Il giornalista bresciano Omar Bellicini, ospite dell’istituto Tartaglia-Olivieri per l’inaugurazione della mostra collettiva degli studenti del liceo «Ricostruire dalle macerie» – si chiuderà il 31 maggio – si dice convinto che l’Europa possa ancora avere un ruolo nelle trattative di pace per la guerra in Ucraina.

Le macerie non sono solo quelle della guerra, ma anche le nostre fragilità. Gli studenti con le loro opere si sono posti la domanda «Come ricostruire? Come rinascere?». Ogni opera esposta è un tassello del percorso di ricostruzione e rinascita. «L’antidoto all’indifferenza è l’umano», hanno detto Maria Fiori e Giulia Bonardi, le docenti che hanno coordinato la mostra. Bellicini ha toccato la stringente attualità: «L'Ucraina è stata parte dell'impero zarista - ha ricordato – . Nell’ottica di Mosca è un Paese che si è distaccato a causa dell’influenza dell’Occidente, in quella ucraina l’invasione russa è una rottura violenta della propria sovranità. È difficile stabilire quale sia la ragione o il torto, a meno che ci si fondi su principi considerati sacri, come l’inviolabilità della sovranità di uno Stato. Negli ultimi anni abbiamo assistito a un ritorno della forza come motore della storia».

Alcune opere della mostra collettiva - © www.giornaledibrescia.it
Alcune opere della mostra collettiva - © www.giornaledibrescia.it

La mia generazione, ha detto il giornalista, «si è illusa che ci trovassimo alla fine della storia con la caduta del Muro di Berlino e il superamento della Guerra Fredda. Ci si aspettava che la democrazia liberale si sarebbe espansa in tutto il mondo. Invece adesso ci rendiamo conto che la storia fa spesso delle giravolte e non si può dare nulla per scontato.
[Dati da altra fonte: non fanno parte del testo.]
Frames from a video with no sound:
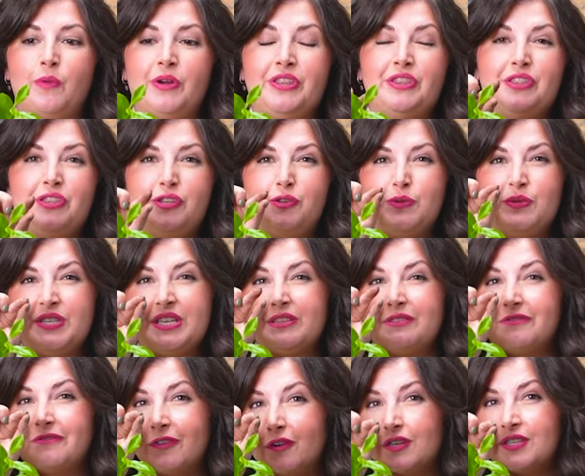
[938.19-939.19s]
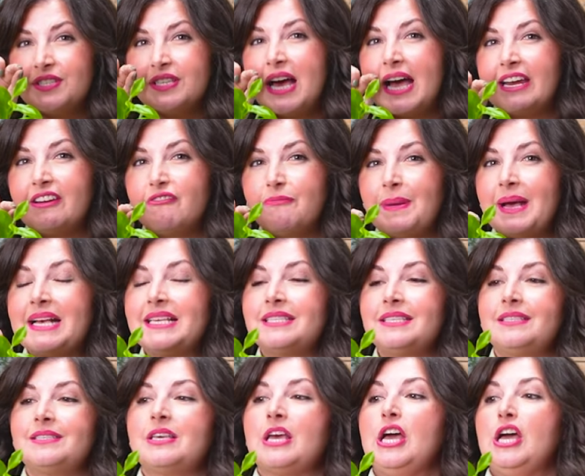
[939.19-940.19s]
when you see the first sign of
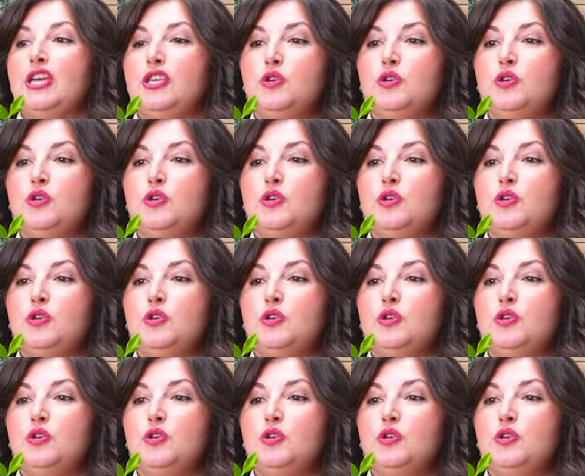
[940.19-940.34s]
pests,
Oggi siamo preoccupati che l’autoritarismo raggiunga l’Europa».

I diritti fondamentali però vanno difesi. «Sono una responsabilità di tutti, anche dei giovani che hanno spesso una spinta di trasformazione», ha chiarito Bellicini. Le convinzioni della generazione del giornalista avevano radici culturali profonde. «In primo luogo il Cristianesimo che ha rotto il concetto classico della ciclicità - ha spiegato – . Per il Cristianesimo la direzione è lineare, ci muoviamo verso qualcosa. Il comunismo aveva la stessa idea, si parlava di “sol dell’avvenire” che avrebbe portato le persone ad essere migliori in un mondo migliore. E ancora la scienza con il positivismo. La giurisprudenza cerca di insegnare che si può porre un argine alla forza con i diritti, le leggi. Oggi siamo tornati a constatare che forse è sempre il potere che riesce a prevalere». Guai però ad arrendersi. «Nulla è dato, tutto va difeso – ha concluso il giornalista – . Quando le nostre convinzioni hanno cominciato a vacillare? Quando l’Occidente si è sentito al tramonto, ha iniziato ad accorgersi che non era solo. Da quella giusta autocritica si è arrivati a un senso di colpa che non ci porta a difendere i nostri valori. Io però sono convinto che l'Europa potrà giocare un ruolo chiave per preservarli».